Talvez nenhum escritor tenha sido mais feliz em decifrar os tantos segredos de sua Terra como Philip Milton Roth (1933-2018). O autor, voz ativa e lúcida no cenário cultural e artístico — há que se pontuar essa diferença — da América de seu tempo, percebeu, com rara agudeza de espírito, em que medida a obsessão por prosperidade e hegemonia sobre as nações afeta a vida íntima e a saúde mental do cidadão comum. Roth faz esses apontamentos de forma cortante em “Pastoral Americana”, a crônica de uma família que enlouquece diante da guerra e das revoluções sociais ao longo da década de 1960.
A adaptação do romance homônimo que Roth publicara em 1997 prima por frisar como mudam os sentimentos de uma filha por seus pais, influenciada por sua visão de mundo pacifista, mas não só. Junto com “A Marca Humana” (2002) e “Casei com um Comunista” (2000), o livro compõe a aclamada Trilogia Americana, na qual o autor esgrime sobre a inexpugnável crise de identidade nacional, racismo, a praga do politicamente correto e violência em suas configurações mais diversas. Como se vai ver, uma coisa leva à outra.

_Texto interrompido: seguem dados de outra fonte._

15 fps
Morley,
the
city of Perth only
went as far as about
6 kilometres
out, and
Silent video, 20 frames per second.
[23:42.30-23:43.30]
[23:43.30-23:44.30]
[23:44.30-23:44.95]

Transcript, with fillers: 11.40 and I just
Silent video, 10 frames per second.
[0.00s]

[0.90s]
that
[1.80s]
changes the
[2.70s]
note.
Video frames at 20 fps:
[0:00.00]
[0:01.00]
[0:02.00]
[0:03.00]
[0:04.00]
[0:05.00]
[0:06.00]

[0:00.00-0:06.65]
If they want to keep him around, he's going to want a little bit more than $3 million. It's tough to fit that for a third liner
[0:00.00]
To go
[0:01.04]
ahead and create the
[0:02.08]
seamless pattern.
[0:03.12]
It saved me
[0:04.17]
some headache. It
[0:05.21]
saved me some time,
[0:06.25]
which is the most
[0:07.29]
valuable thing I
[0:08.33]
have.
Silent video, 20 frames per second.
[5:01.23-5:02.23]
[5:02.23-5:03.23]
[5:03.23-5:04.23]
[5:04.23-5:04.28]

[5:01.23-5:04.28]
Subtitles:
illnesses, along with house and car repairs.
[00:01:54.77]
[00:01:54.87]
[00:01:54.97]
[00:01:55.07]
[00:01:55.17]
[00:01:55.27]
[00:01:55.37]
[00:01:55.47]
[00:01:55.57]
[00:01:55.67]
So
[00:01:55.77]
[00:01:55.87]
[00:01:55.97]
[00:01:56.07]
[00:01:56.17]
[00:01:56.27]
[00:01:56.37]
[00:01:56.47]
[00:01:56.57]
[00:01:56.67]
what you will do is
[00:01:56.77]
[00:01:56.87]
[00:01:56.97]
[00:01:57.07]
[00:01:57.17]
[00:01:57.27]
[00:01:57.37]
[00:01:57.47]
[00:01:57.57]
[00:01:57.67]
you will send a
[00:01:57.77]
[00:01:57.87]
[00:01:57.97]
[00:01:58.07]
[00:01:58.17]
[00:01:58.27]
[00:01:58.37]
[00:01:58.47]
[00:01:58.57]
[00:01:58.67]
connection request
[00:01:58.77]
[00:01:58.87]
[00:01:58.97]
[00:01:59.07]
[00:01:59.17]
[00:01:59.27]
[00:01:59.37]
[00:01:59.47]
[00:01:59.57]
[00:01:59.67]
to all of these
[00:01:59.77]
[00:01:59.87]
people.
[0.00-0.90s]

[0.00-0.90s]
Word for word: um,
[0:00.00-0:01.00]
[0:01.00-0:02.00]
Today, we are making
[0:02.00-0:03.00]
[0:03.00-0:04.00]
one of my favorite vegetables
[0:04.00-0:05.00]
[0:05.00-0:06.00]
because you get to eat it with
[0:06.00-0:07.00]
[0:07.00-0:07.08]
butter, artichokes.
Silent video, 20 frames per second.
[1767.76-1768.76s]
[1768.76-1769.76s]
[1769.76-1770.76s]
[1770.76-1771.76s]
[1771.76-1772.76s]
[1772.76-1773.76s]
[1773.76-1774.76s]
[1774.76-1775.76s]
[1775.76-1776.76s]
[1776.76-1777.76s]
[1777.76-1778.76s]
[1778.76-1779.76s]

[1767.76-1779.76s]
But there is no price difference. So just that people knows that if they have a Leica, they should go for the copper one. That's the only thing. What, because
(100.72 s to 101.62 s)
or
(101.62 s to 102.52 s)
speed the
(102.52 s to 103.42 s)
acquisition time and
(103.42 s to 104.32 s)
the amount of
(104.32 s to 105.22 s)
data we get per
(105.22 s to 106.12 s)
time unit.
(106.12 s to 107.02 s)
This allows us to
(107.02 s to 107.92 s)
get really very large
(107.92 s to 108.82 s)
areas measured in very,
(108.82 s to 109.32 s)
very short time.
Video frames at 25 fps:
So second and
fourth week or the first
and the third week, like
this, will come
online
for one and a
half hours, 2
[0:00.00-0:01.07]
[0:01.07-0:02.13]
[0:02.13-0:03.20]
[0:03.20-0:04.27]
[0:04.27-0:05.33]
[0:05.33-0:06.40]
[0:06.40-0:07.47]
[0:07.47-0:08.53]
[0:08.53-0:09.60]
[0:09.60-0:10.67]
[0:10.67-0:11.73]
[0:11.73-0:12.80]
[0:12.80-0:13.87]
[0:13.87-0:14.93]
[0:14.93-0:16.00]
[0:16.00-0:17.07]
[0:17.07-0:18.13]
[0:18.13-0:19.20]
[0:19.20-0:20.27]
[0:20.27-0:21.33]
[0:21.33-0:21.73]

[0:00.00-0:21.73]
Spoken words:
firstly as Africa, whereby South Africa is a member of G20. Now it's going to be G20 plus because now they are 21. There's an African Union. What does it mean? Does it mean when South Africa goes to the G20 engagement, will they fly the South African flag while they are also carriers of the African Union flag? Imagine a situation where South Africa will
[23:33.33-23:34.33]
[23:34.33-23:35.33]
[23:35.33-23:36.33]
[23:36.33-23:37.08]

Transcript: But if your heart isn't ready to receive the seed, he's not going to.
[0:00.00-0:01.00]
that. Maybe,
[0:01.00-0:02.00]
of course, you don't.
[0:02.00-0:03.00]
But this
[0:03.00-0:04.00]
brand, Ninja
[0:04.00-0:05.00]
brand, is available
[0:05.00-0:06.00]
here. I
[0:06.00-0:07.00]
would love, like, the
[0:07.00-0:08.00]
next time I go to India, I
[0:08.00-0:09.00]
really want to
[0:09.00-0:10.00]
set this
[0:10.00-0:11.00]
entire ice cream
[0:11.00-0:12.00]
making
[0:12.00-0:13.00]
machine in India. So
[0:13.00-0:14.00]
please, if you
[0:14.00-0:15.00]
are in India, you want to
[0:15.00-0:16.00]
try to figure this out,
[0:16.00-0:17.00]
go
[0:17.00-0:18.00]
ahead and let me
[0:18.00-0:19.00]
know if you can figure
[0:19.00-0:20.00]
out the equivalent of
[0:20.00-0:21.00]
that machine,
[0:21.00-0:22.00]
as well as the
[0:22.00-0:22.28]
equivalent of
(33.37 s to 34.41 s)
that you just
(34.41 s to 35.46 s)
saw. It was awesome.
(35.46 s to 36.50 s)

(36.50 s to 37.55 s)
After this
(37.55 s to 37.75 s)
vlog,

Seymour Levov, o Sueco, parece um daqueles predestinados de que se ouve falar quando os tempos começam a ficar bicudos. Ex-capitão do time de futebol americano do ensino médio, Sueco abdica da carreira de atleta profissional, alista-se como fuzileiro naval e depois assume a fábrica de luvas de Lou, o pai, um judeu que radicara-se com os pais em Newark no começo do século. Sueco é o típico bom moço, exceto por ter se apaixonado por Dawn Dwyer, uma ex-rainha da beleza da escola, que além de shikse topetuda que não se dobra facilmente aos preconceitos do velho.
Numa cena na abertura, o diretor Ewan McGregor estabelece o abismo cultural entre os mundos representados por Lou e Dawn, deixando que o espectador decida o que pensar sobre a tibieza de Sueco, vivido pelo próprio McGregor, um escocês que não faz feio na pele de um personagem tão pleno de nuanças e idiossincrasias. As cerejas do bolo, contudo, são as figuras femininas, que Roth elabora como poucos. Não há aqui nenhuma mãe judia, mas a Dawn de Jennifer Connelly tem o condão de atravessar um longo caminho até que se tenha muito clara a função da personagem na história. Mais ainda que ela, Dakota Fanning como Merry, a filha de Sueco e Dawn na terceira fase, arrasta o filme para o torvelinho de sensações bastante característico da pena de Roth, cada uma vindo à superfície no momento oportuno.
McGregor recorre ao flashback que mostra Nathan Zuckerman, o famoso alter ego de Roth, recebendo a notícia da morte de Sueco nos corredores do colégio onde estudaram, pela boca de Jerry, o Levov caçula, de Rupert Evans. Malgrado breves, as aparições de David Straithairn conferem ao enredo a tensão que o roteiro de John Romano trabalha aos poucos, em sequências nas quais Merry, aos doze anos, insinua-se para o pai, uma pequena sugestão do desajuste da garota frente ao que se dá quatro anos mais tarde.
A gagueira de Merry é outro desses toques sutis de Roth acerca da índole perturbada de sua anti-heroína, e um conselho de Sueco para a filha, distorcido, trata de disparar o gatilho que faltava. Todo o resto da narrativa é um passeio pela agonia de Sueco, que de quando em quando encontra-se com uma certa Rita Cohen, cuja natureza, se real ou fantasiosa, McGregor, assim como Roth, não revela. Elementos colaterais a exemplo da trilha de Alexandre Desplat ajudam a manter o tom grave de um dos livros mais importantes do século 20, transformado numa experiência multissensorial inesquecível.